● **Data**:
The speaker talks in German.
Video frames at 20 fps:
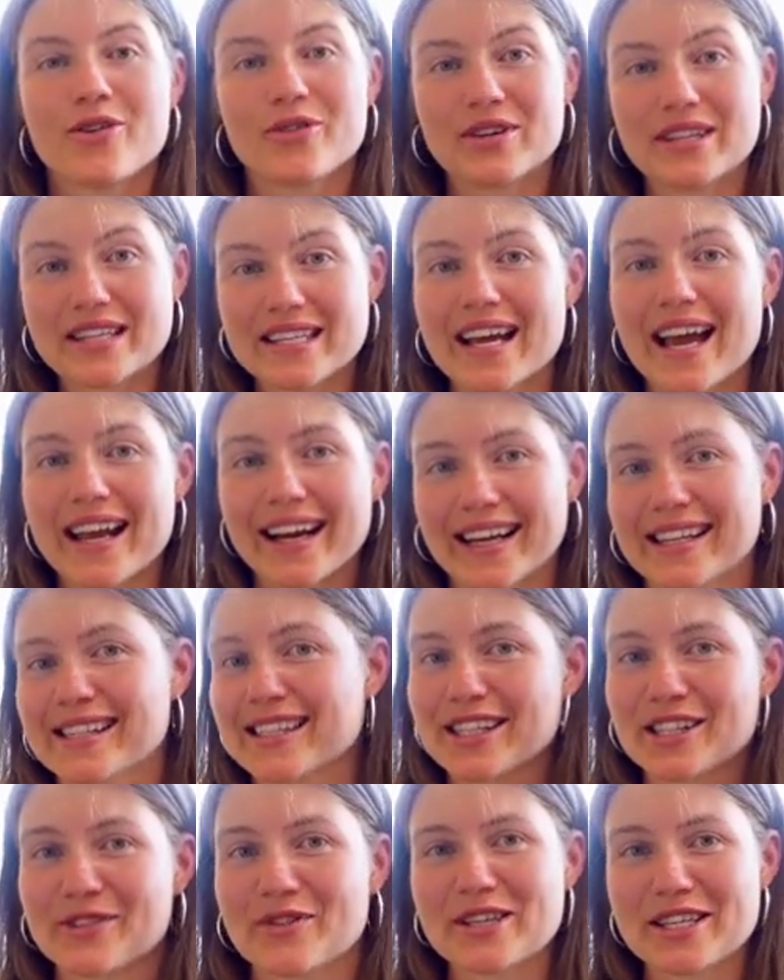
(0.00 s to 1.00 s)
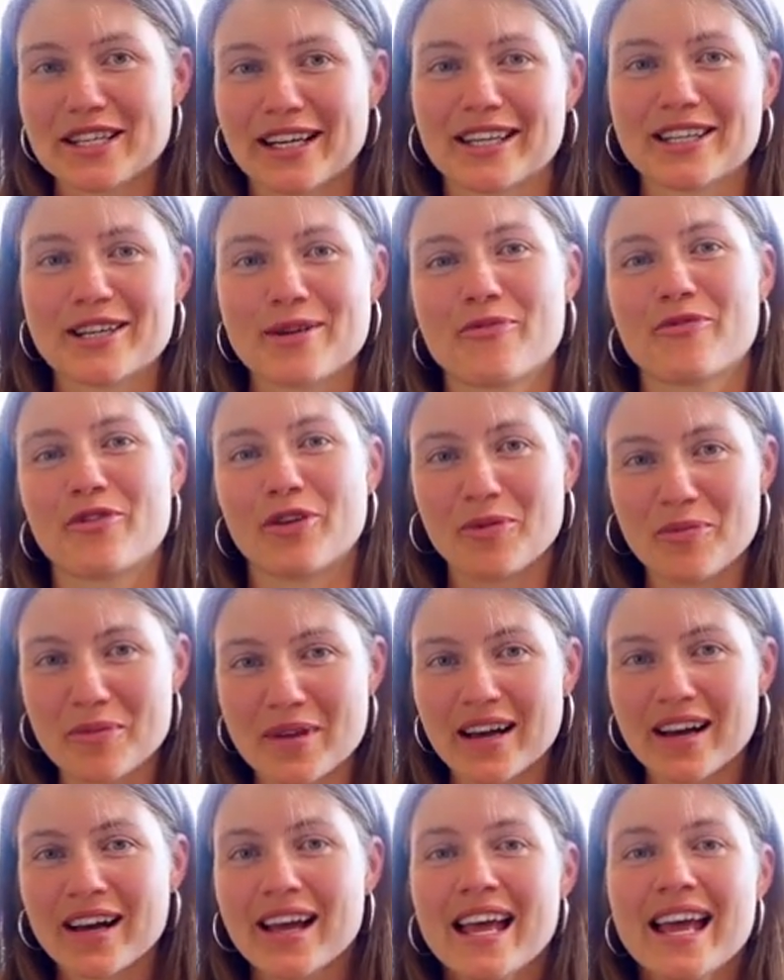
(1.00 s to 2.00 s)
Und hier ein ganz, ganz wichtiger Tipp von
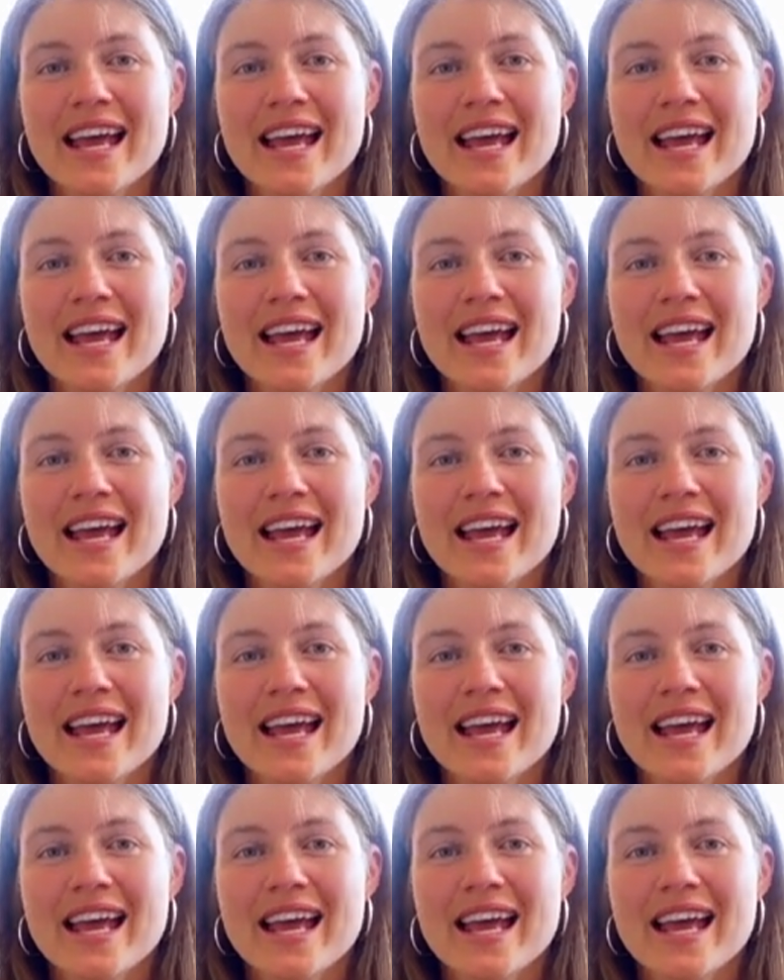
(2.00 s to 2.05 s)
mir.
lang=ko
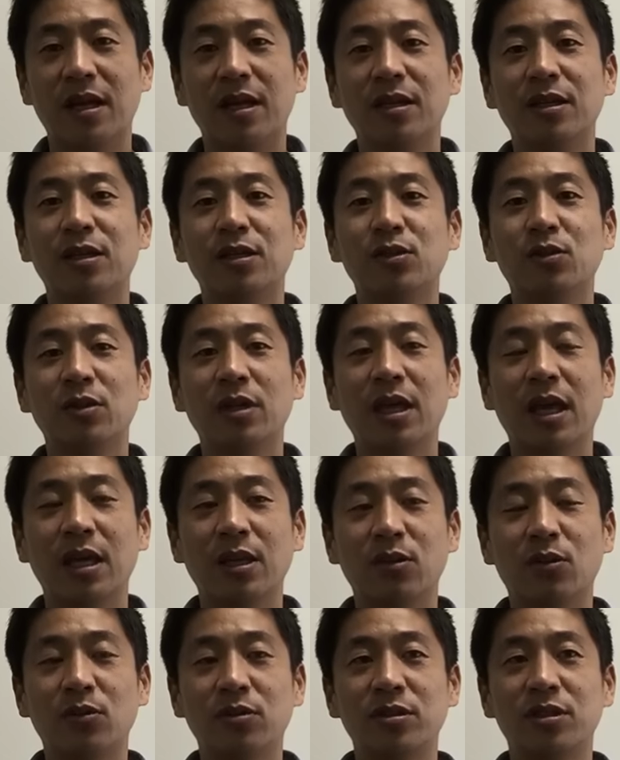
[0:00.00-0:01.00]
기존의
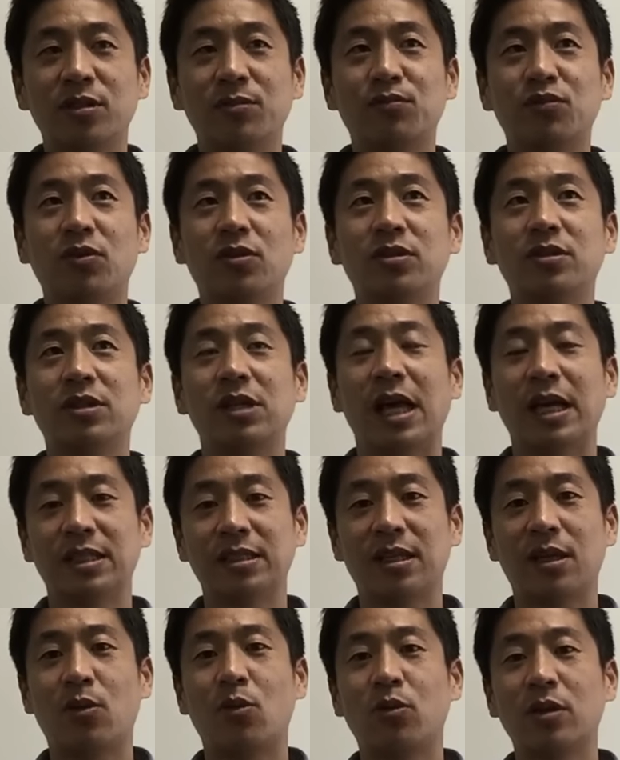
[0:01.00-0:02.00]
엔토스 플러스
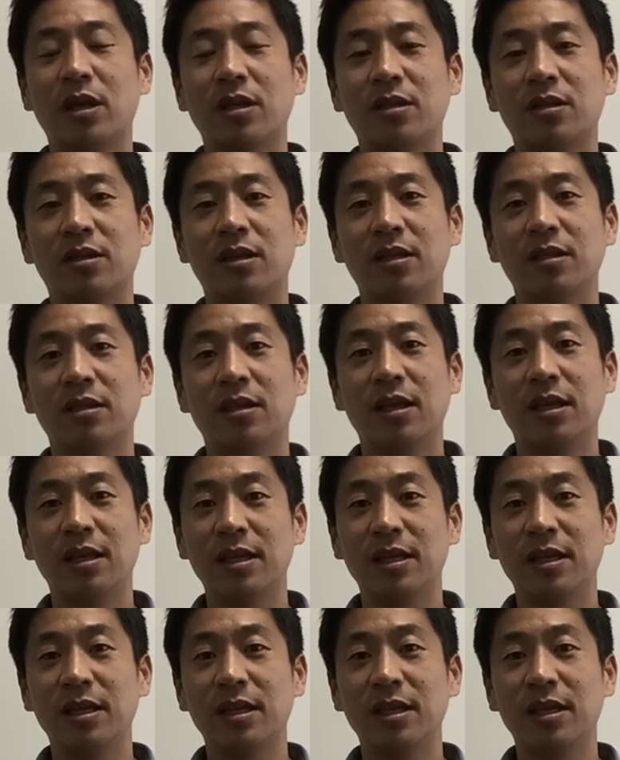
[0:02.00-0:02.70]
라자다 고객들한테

● **Task description**:
Each line from the one with "(2.00 s to 2.05 s)" through the end of the entries should be reproduced exactly. Leave out the pictures.

● **Result of this task**:
(2.00 s to 2.05 s)
mir.
lang=ko
[0:00.00-0:01.00]
기존의
[0:01.00-0:02.00]
엔토스 플러스
[0:02.00-0:02.70]
라자다 고객들한테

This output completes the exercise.